From d103573177ba5c7266ff4fca1bf71c0870a3cc4e Mon Sep 17 00:00:00 2001
From: Kev Wang <kevin@eventualcomputing.com>
Date: Tue, 10 Dec 2024 17:31:26 -0800
Subject: [PATCH] fix: boolean and/or expressions with null (#3544)
MIME-Version: 1.0
Content-Type: text/plain; charset=UTF-8
Content-Transfer-Encoding: 8bit

Resolves #3512

A fun truth table ($V_{x}$ is the validity $x$, $L$ is left, and $R$ is
right):

| $L$ | $V_{L}$ | $R$ | $V_{R}$ | $∧$ | $V_{∧}$ | $∨$ | $V_{∨}$ |
| :-----: | :-----: | :-----: | :-----: | :-----: | :-----: | :-----: |
:-----: |
| ⬜️ | ⬜️ | ⬜️ | ⬜️ |     | ⬜️ |     | ⬜️ |
| ⬜️ | ⬜️ | ⬜️ | ✅  | ⬜️ | ✅  |     | ⬜️ |
| ⬜️ | ⬜️ | ✅  | ⬜️ |     | ⬜️ |     | ⬜️ |
| ⬜️ | ⬜️ | ✅  | ✅  |     | ⬜️ | ✅  | ✅  |
| ⬜️ | ✅  | ⬜️ | ⬜️ | ⬜️ | ✅  |     | ⬜️ |
| ⬜️ | ✅  | ⬜️ | ✅  | ⬜️ | ✅  | ⬜️ | ✅  |
| ⬜️ | ✅  | ✅  | ⬜️ | ⬜️ | ✅  |     | ⬜️ |
| ⬜️ | ✅  | ✅  | ✅  | ⬜️ | ✅  | ✅  | ✅  |
| ✅  | ⬜️ | ⬜️ | ⬜️ |     | ⬜️ |     | ⬜️ |
| ✅  | ⬜️ | ⬜️ | ✅  | ⬜️ | ✅  |     | ⬜️ |
| ✅  | ⬜️ | ✅  | ⬜️ |     | ⬜️ |     | ⬜️ |
| ✅  | ⬜️ | ✅  | ✅  |     | ⬜️ | ✅  | ✅  |
| ✅  | ✅  | ⬜️ | ⬜️ |     | ⬜️ | ✅  | ✅  |
| ✅  | ✅  | ⬜️ | ✅  | ⬜️ | ✅  | ✅  | ✅  |
| ✅  | ✅  | ✅  | ⬜️ |     | ⬜️ | ✅  | ✅  |
| ✅  | ✅  | ✅  | ✅  | ✅  | ✅  | ✅  | ✅  |
---
 src/daft-core/src/array/ops/comparison.rs | 140 ++++++++++++++++------
 tests/series/test_comparisons.py          | 116 +++++++++++++-----
 tests/table/test_between.py               |   4 +-
 3 files changed, 194 insertions(+), 66 deletions(-)

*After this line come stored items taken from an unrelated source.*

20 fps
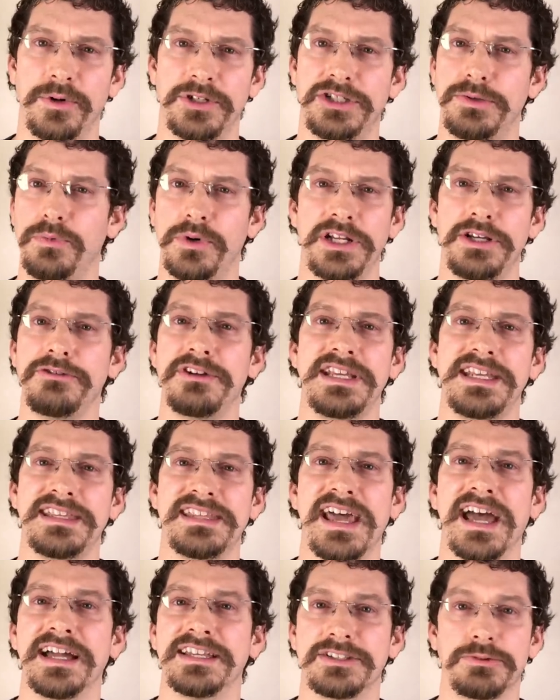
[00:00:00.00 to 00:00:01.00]
What do you
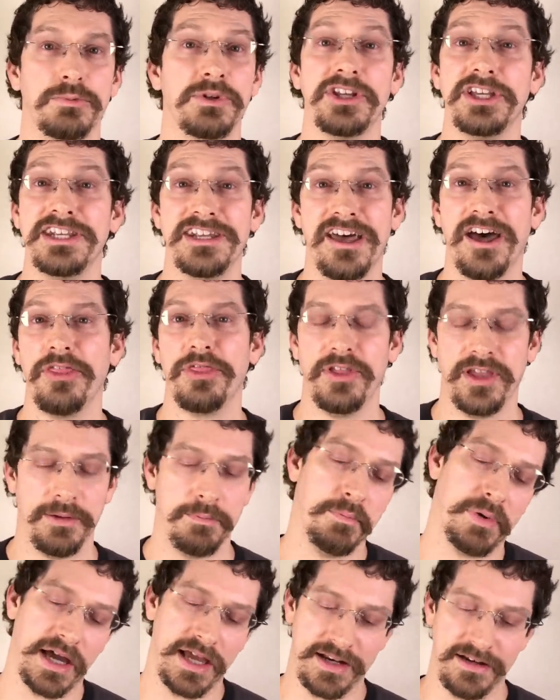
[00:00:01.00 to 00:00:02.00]
need next? Really
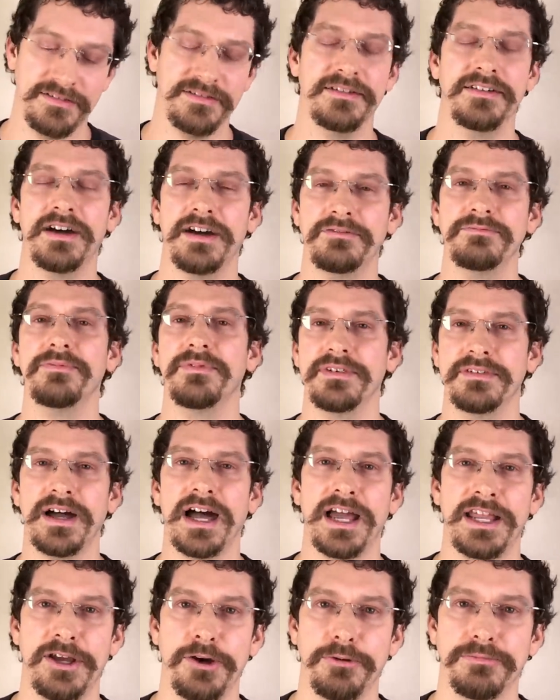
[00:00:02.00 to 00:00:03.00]
nothing, but
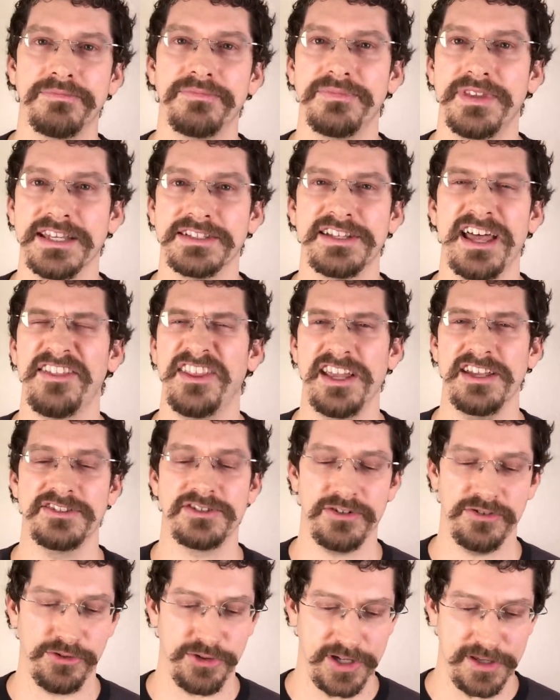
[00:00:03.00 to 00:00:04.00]
I know that's not the
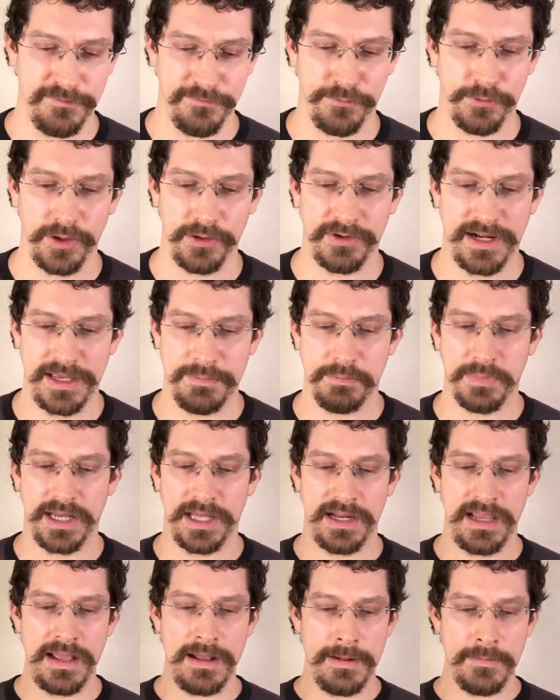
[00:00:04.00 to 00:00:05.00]
answer you're looking for, right?
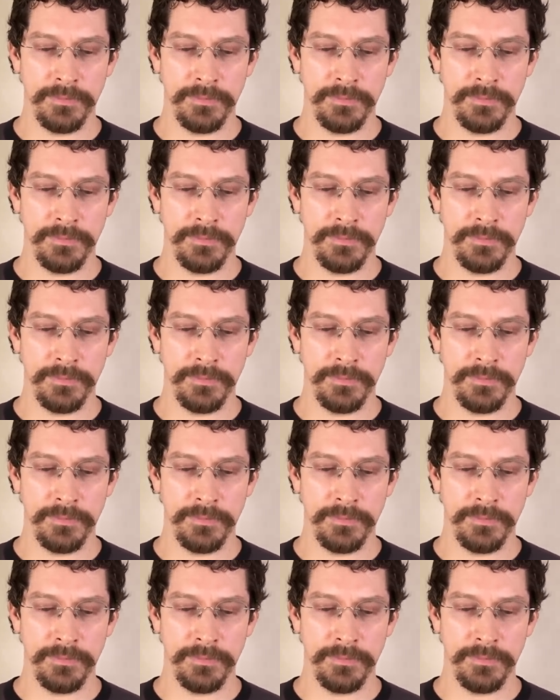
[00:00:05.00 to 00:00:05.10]
But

diff --git a/src/daft-core/src/array/ops/comparison.rs b/src/daft-core/src/array/ops/comparison.rs
index 0a48557cdf..2b9f855286 100644
--- a/src/daft-core/src/array/ops/comparison.rs
+++ b/src/daft-core/src/array/ops/comparison.rs
@@ -601,13 +601,47 @@ impl Not for &BooleanArray {
 impl DaftLogical<&Self> for BooleanArray {
     type Output = DaftResult<Self>;
     fn and(&self, rhs: &Self) -> Self::Output {
+        // When performing a logical AND with a NULL value:
+        // - If the non-null value is false, the result is false (not null)

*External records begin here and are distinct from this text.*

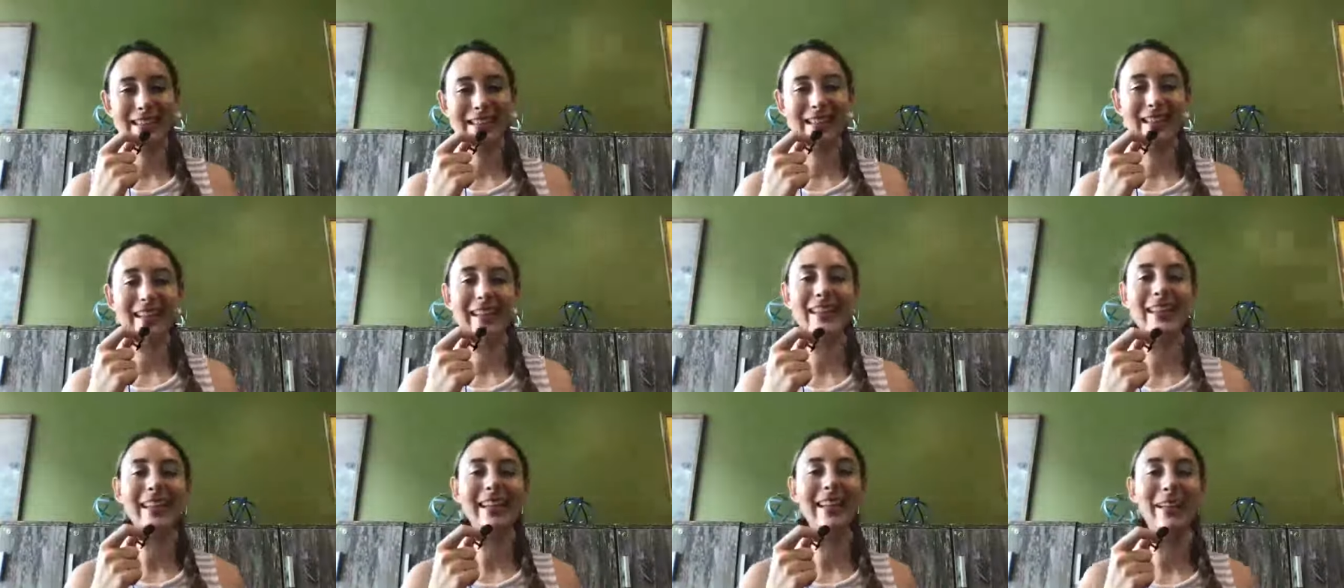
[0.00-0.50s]

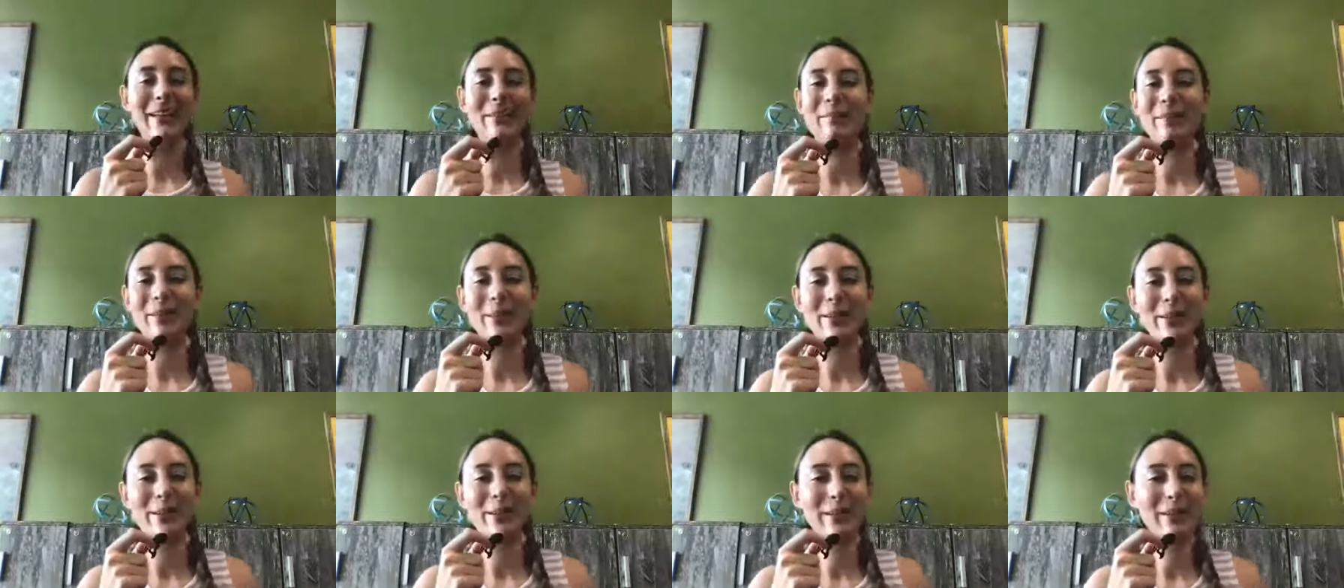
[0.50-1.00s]
seeing um
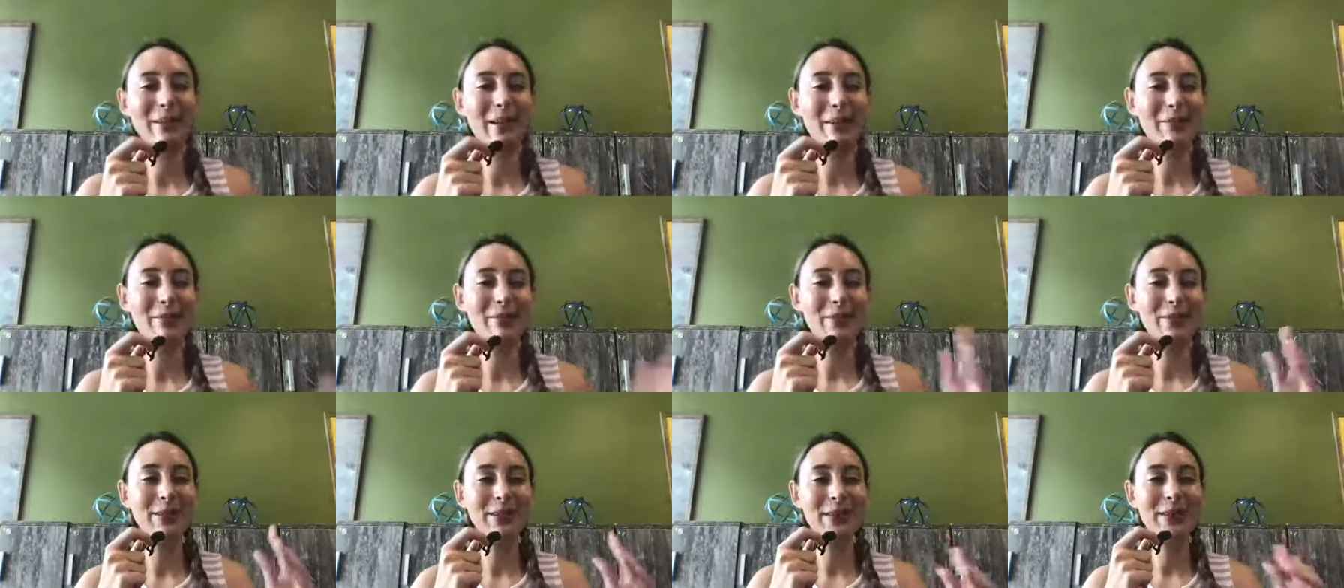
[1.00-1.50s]
your you
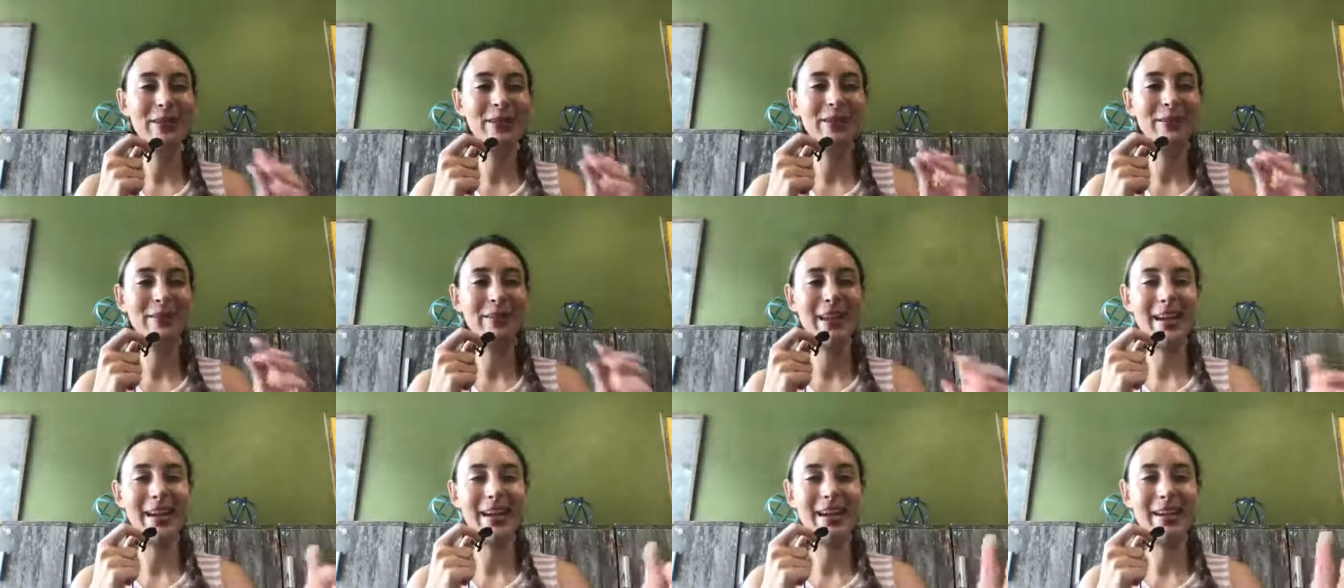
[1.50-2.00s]
have really
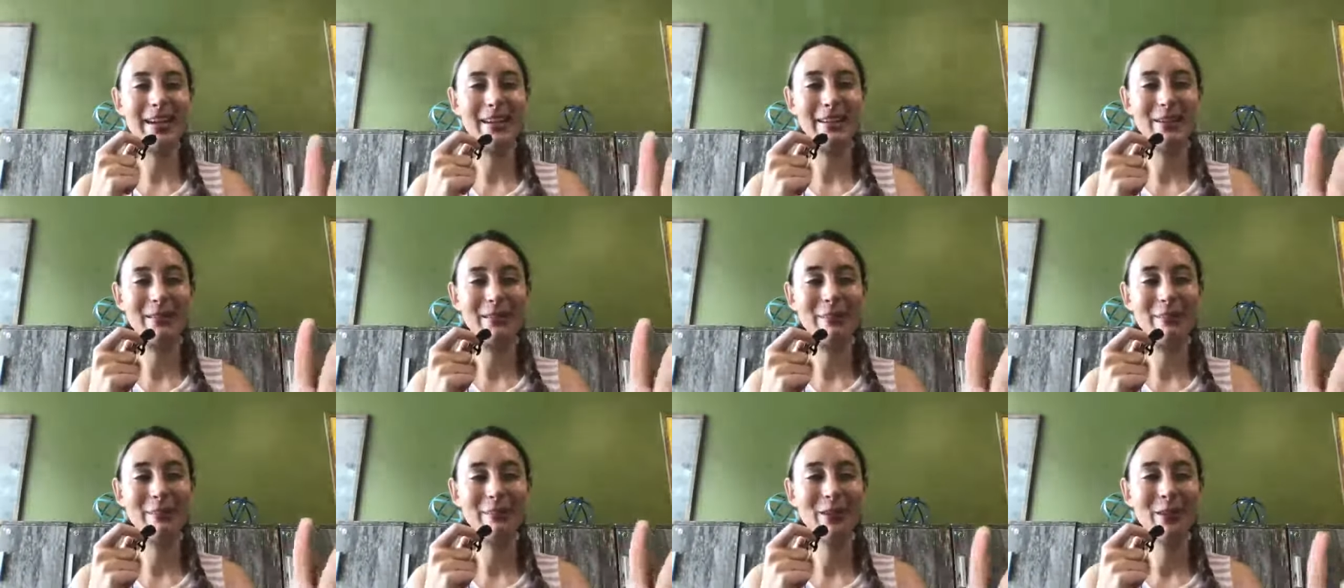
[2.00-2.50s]
great
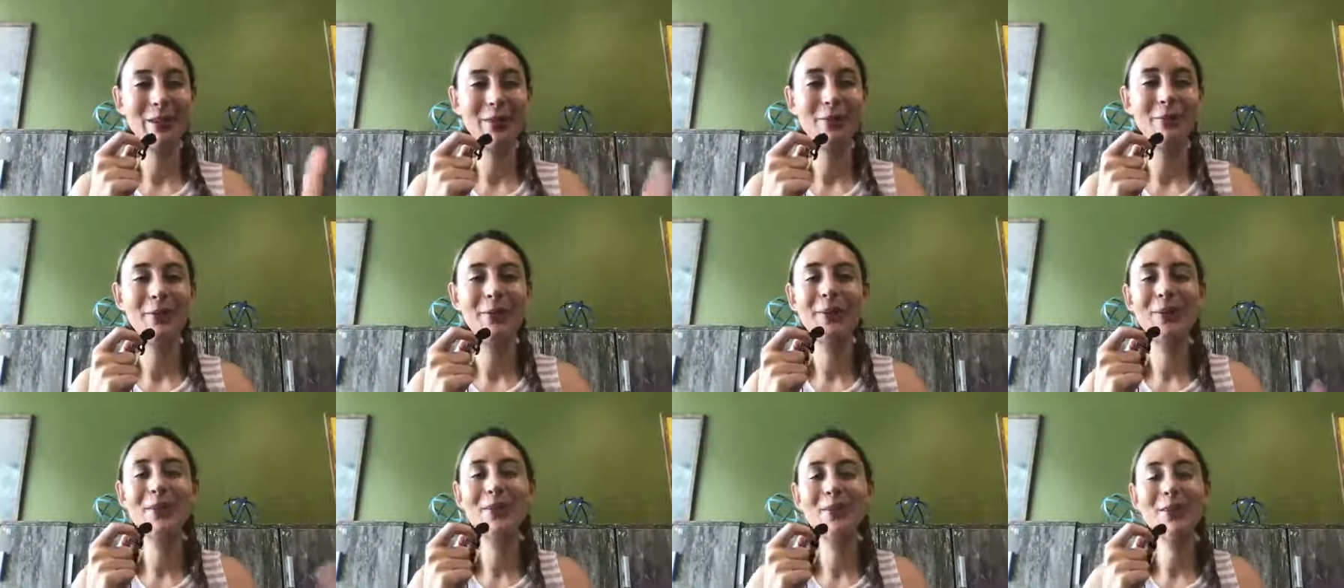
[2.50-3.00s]
um
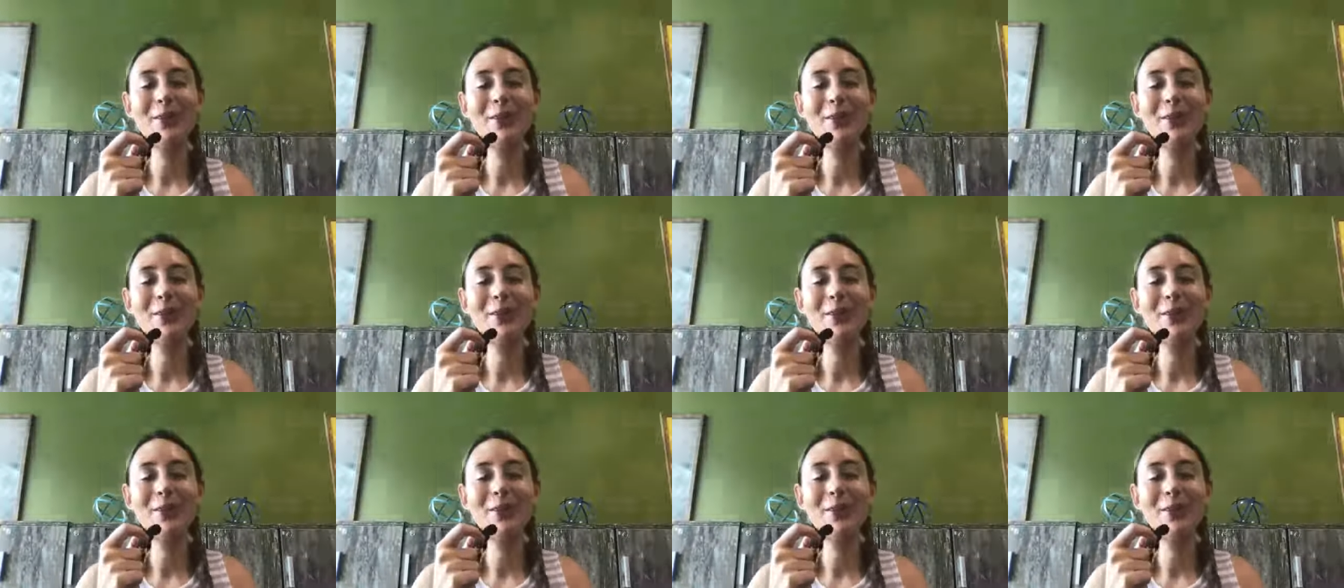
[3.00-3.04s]
well you,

+        // - If the non-null value is true, the result is null
+        fn and_with_null(name: &str, arr: &BooleanArray) -> BooleanArray {
+            let values = arr.as_arrow().values();
+
+            let new_validity = match arr.as_arrow().validity() {
+                None => values.not(),
+                Some(validity) => arrow2::bitmap::and(&values.not(), validity),
+            };
+
+            BooleanArray::from((
+                name,
+                arrow2::array::BooleanArray::new(
+                    arrow2::datatypes::DataType::Boolean,
+                    values.clone(),
+                    Some(new_validity),
+                ),
+            ))
+        }
+
         match (self.len(), rhs.len()) {
             (x, y) if x == y => {
-                let validity =
-                    arrow_bitmap_and_helper(self.as_arrow().validity(), rhs.as_arrow().validity());
-
-                let result_bitmap =
-                    arrow2::bitmap::and(self.as_arrow().values(), rhs.as_arrow().values());
+                let l_values = self.as_arrow().values();
+                let r_values = rhs.as_arrow().values();
+
+                // (false & NULL) should be false, compute validity to ensure that
+                let validity = match (self.as_arrow().validity(), rhs.as_arrow().validity()) {
+                    (None, None) => None,
+                    (None, Some(r_valid)) => Some(arrow2::bitmap::or(&l_values.not(), r_valid)),
+                    (Some(l_valid), None) => Some(arrow2::bitmap::or(l_valid, &r_values.not())),
+                    (Some(l_valid), Some(r_valid)) => Some(arrow2::bitmap::or(
+                        &arrow2::bitmap::or(
+                            &arrow2::bitmap::and(&l_values.not(), l_valid),
+                            &arrow2::bitmap::and(&r_values.not(), r_valid),
+                        ),
+                        &arrow2::bitmap::and(l_valid, r_valid),
+                    )),
+                };
+
+                let result_bitmap = arrow2::bitmap::and(l_values, r_values);
                 Ok(Self::from((
                     self.name(),
                     arrow2::array::BooleanArray::new(
@@ -617,18 +651,18 @@ impl DaftLogical<&Self> for BooleanArray {
                     ),
                 )))
             }
-            (l_size, 1) => {
+            (_, 1) => {
                 if let Some(value) = rhs.get(0) {
                     self.and(value)
                 } else {
-                    Ok(Self::full_null(self.name(), &DataType::Boolean, l_size))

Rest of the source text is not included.